Sunday, October 06, 2019 4:52 PM
No Respect (2019Oct06)
As I’ve often said, our politics are just a symptom of something much more endemic. Take music, for example.
While copyrights have been in the forefront of every labels’ and publishing companies’ legal department, it wasn’t long ago that they were trying to steal artists’ intellectual property for themselves—and that continues, more subtly, while they add this ‘frenzy’ of defending their hoard from interlopers as amoral as they are.
Meanwhile, the mighty computer (which can supposedly play chess and run a factory) cannot help YouTube differentiate between my homemade videos of a Bach composition—and the same piece played by a world-famous concert artist.
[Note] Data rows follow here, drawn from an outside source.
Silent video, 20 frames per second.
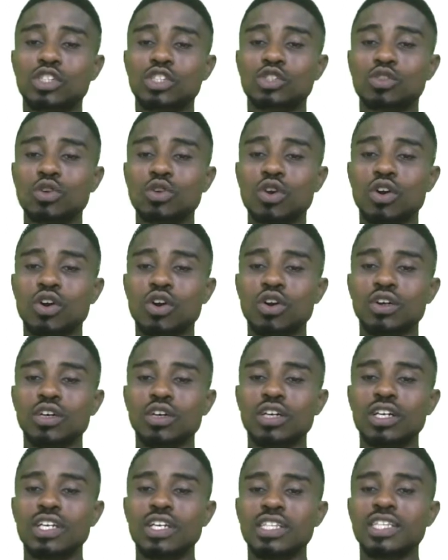stroke.
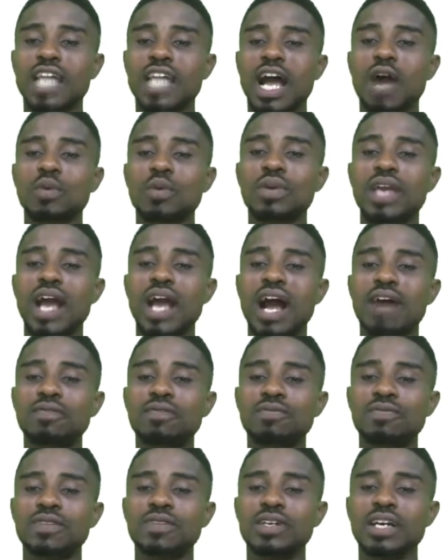Now we
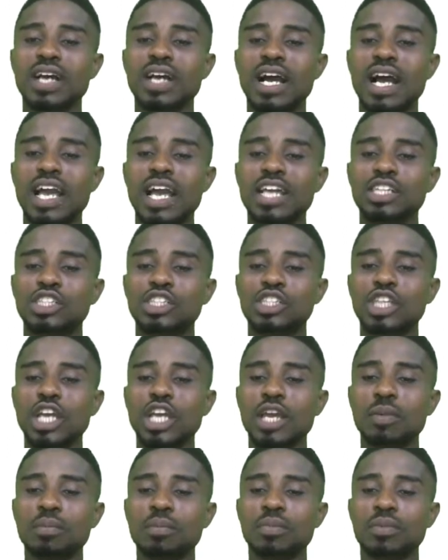have a
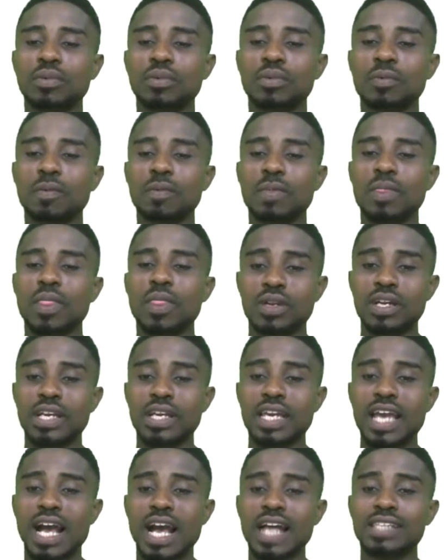shape,
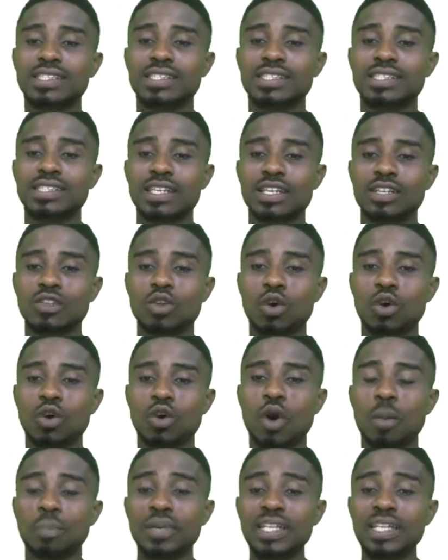it has no
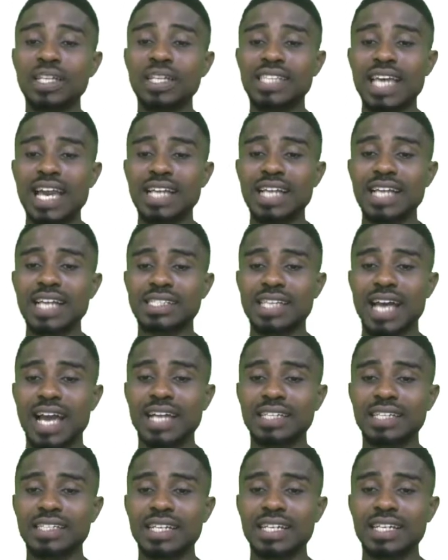complete end
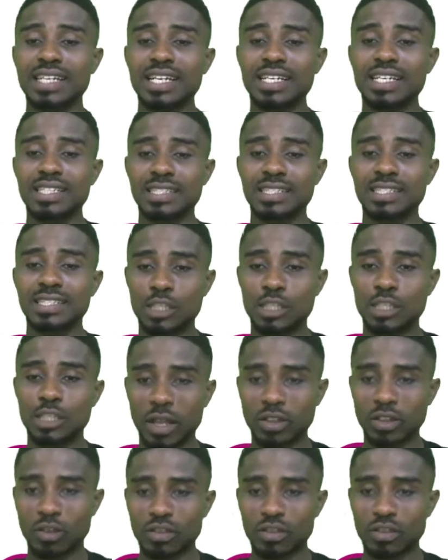sign. This
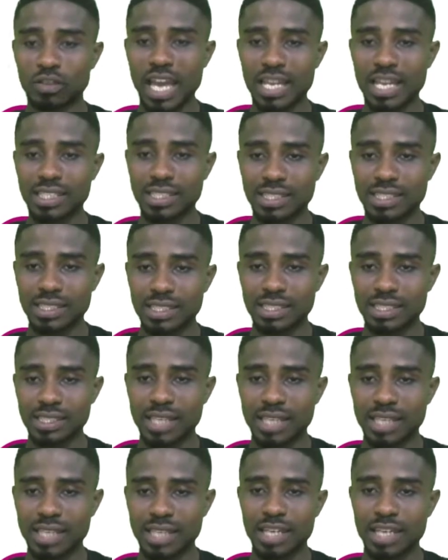part of the end
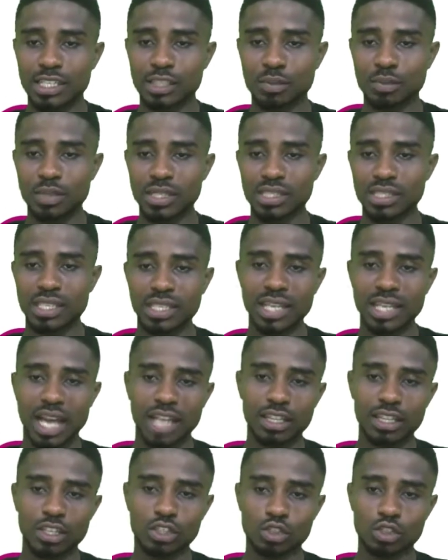sign is missing
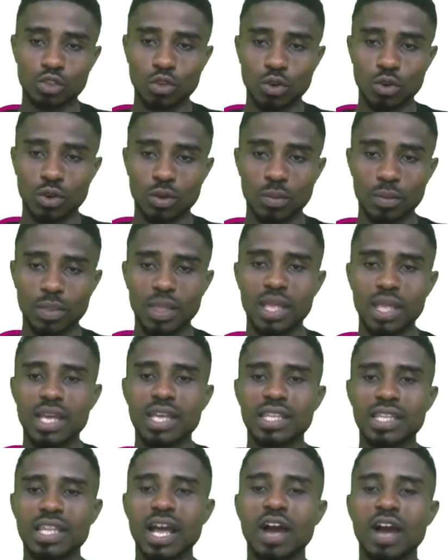and the stroke.
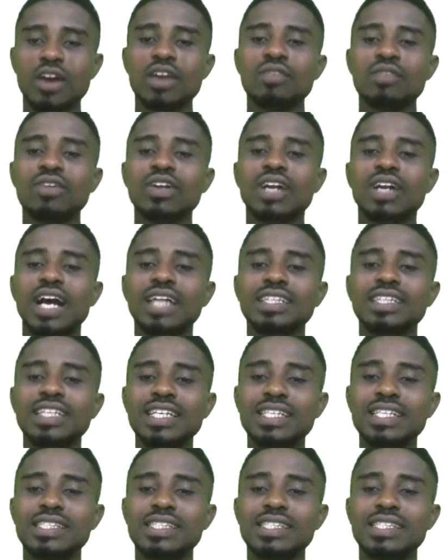Now if you look at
They send me emails, telling me I have encroached on their copyright of piano-works which have clearly aged into the Public Domain—which would only apply if it were not me at the ivories. Stupid, bad computer—try again.

As well, I watch this Music Choice channel (now the Stingray channel) which plays recordings, a la radio station—sans visuals. Except for the Titles! Each piece is identified by Name, Composer, & Performer(s)—but not always correctly.
Am I so expert? No, but I don’t have to be. When a Bach piece is credited as a famous pianist’s recording—and one clearly hears a harpsichord; or when a Debussy piece is credited as a famous pianist’s recording—and one clearly hears an Orchestra playing a famous transcription of it; it takes no scholar to understand that the database is corrupt.
Naivety might lead me to suggest that centuries of musical genius, the sonic treasure-house of Western Civilization, recorded painstakingly by talented stars who’ve devoted their lifetimes to this music—might be worthy of respect. But I don’t ask for respect.
I ask only what computers are supposed to be good at—accuracy. If computers’ precision exists only for accounting—and none of the other arts or sciences—then what the hell good are they?